#### ACTION ITEM
Your answer must be an exact transcription of the data, with every picture omitted.

#### Stored data
-=-=-

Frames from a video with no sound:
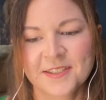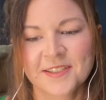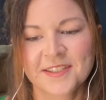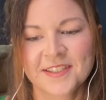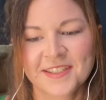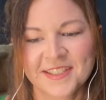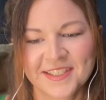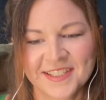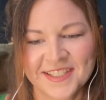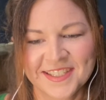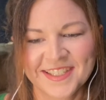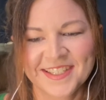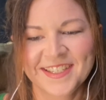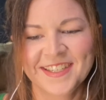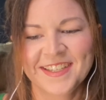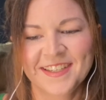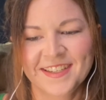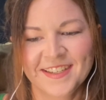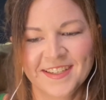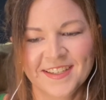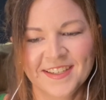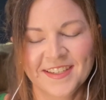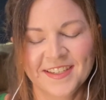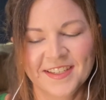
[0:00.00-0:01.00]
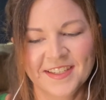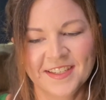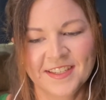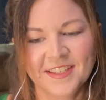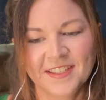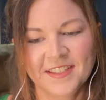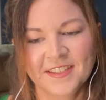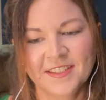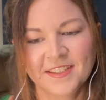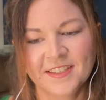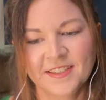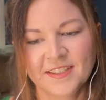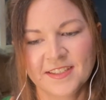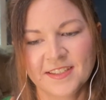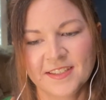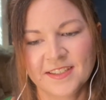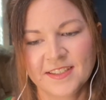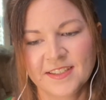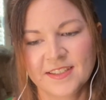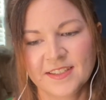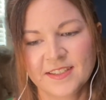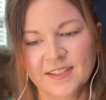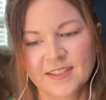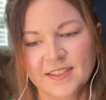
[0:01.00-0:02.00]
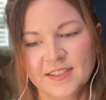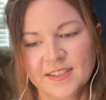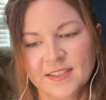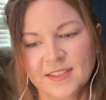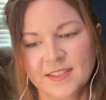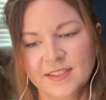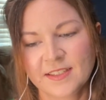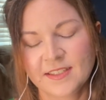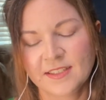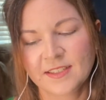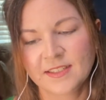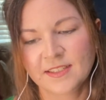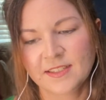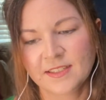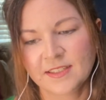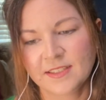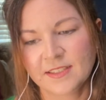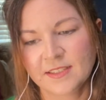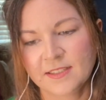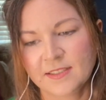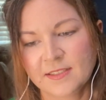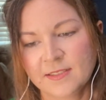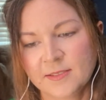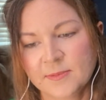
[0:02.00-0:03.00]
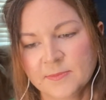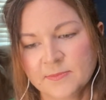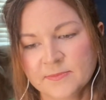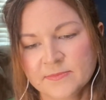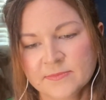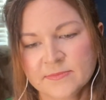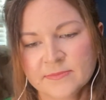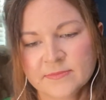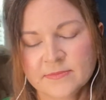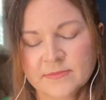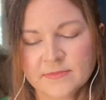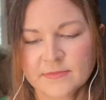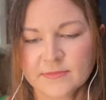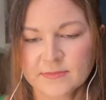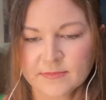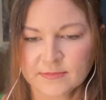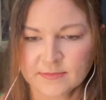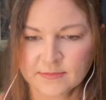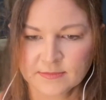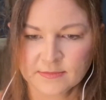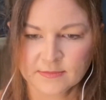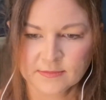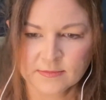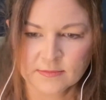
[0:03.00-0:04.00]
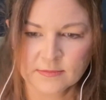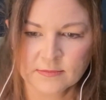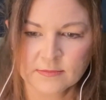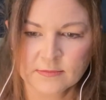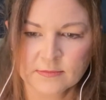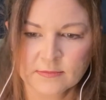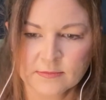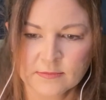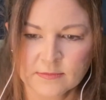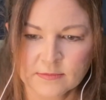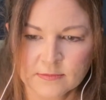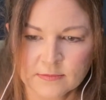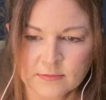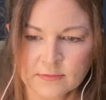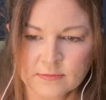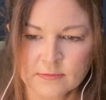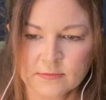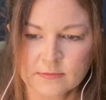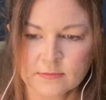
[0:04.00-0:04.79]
[no speech]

-=-=-

#### WRITTEN SOLUTION
Frames from a video with no sound:
[0:00.00-0:01.00]
[0:01.00-0:02.00]
[0:02.00-0:03.00]
[0:03.00-0:04.00]
[0:04.00-0:04.79]
[no speech]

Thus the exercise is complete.